Heightened imports of cars and consumer goods helped push the United States' trade deficit to a record in November, the Commerce Department reported yesterday. The total rang up at $26.5 billion, a 3.5 percent rise from October's number.

Exports grew during the period, also setting a record, as U.S. companies shipped abroad more gold products, capital equipment and consumer goods. But imports grew faster, resulting in a larger deficit, the gap between what the United States sells to the world and what it buys from it.

The figure has been rising with hardly an interruption for more than two years. Many economists attribute the trend to the combined effects of the booming U.S. economy, where consumers with money to spend are drawing in foreign goods, and to the lingering loss of buying power caused by financial panics that hit many countries starting in 1997.

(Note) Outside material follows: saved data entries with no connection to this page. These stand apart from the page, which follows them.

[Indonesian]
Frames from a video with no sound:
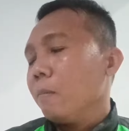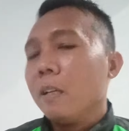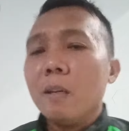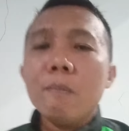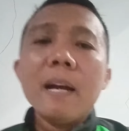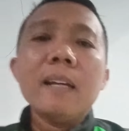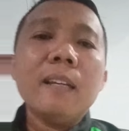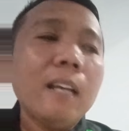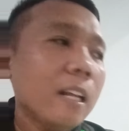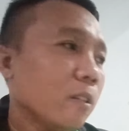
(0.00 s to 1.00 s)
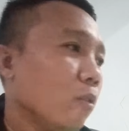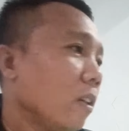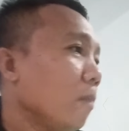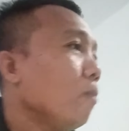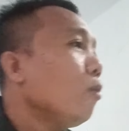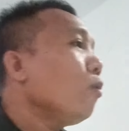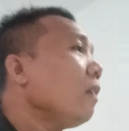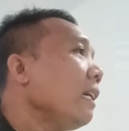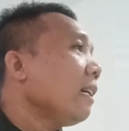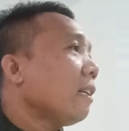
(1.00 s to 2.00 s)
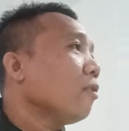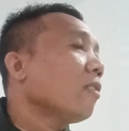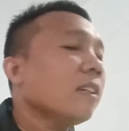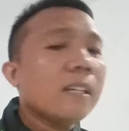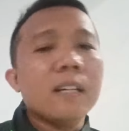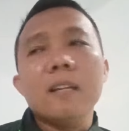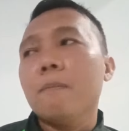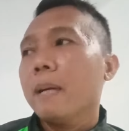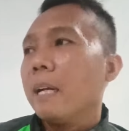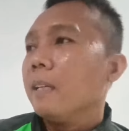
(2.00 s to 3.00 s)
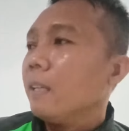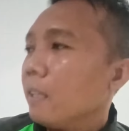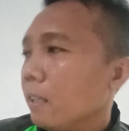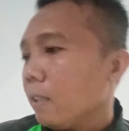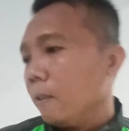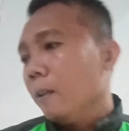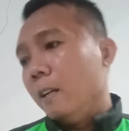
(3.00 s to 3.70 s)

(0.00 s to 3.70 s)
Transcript: bagi-bagi atau ibu link gacornya yang gimana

Though politicians generally view deficits with concern, economists have mixed views of them. Some say the deficits reflect access to cheap foreign goods that keeps inflation low and broadens consumer choice. Others see them as eroding the country's industrial base by moving certain jobs abroad, transferring economic dynamism to other countries.

Dan Griswold, an economist at the Cato Institute, said the numbers are good news all around: "record imports, which is good for U.S. consumers and import-using industries, and record exports, which is good for farmers and manufacturers."

But Peter Morici, senior fellow at the Economic Strategy Institute, said that despite the recent strong performance of the U.S. economy, deficits keep it from reaching its true potential.

"If you have persistent deficits of $200 billion a year, you'll take 1 percentage point off the trend rate of growth of the economy," Morici said. "It has a very long-term corrosive effect on the growth of high-tech activities. . . . I know we're doing well, but we could be doing a lot better."

Whatever their view, many economists see the trade deficit continuing to trend upward in coming months. It will begin to decline, the thinking goes, only when the world moves toward balance, either by the U.S. economy slowing down, the rest of the world speeding up, or a combination of the two.

To finance its deficit, the United States pays interest to the outside world. Many economists see the level of those payments at present as being nowhere near big enough to cause economic trouble for a $9 trillion-a-year economy.

Others, however, worry that as more and more dollars pile up in foreign hands, financial markets will bid down the currency's value. That could stoke inflation in this country by making imports more expensive and slow down the current expansion.

The deficit with China, at present the most politically sensitive in Washington, declined to $6.5 billion from $7.2 billion. That appeared to be a routine fluctuation normally seen late in the year, not reflecting any structural change in the trade relationship.

It was caused mostly by falloffs in imports of Chinese-made toys, games and sporting goods, as importing companies neared the end of their buying of those goods for the holiday gift season. U.S. exports to China held steady during the month.

The Clinton administration contends that a market-opening deal that it negotiated with China late last year in connection with its pending entry into the World Trade Organization would bring the deficit down. China pledged to give U.S. companies new access in such fields as consumer finance and telecommunications, provided that Congress grants it a permanent trading status known as "normal trading relations."

Japan's deficit was also down, to $6.4 billion from $7.2 billion, as Americans cut back on their imports of Japanese cars and car parts. Exports to Japan rose by about $200 million, primarily reflecting bigger sales of telecommunications equipment.

The deficit with Western Europe rose to $5.5 billion in November from $5 billion in October, mainly because of an increase in imports of car and car parts from Europe.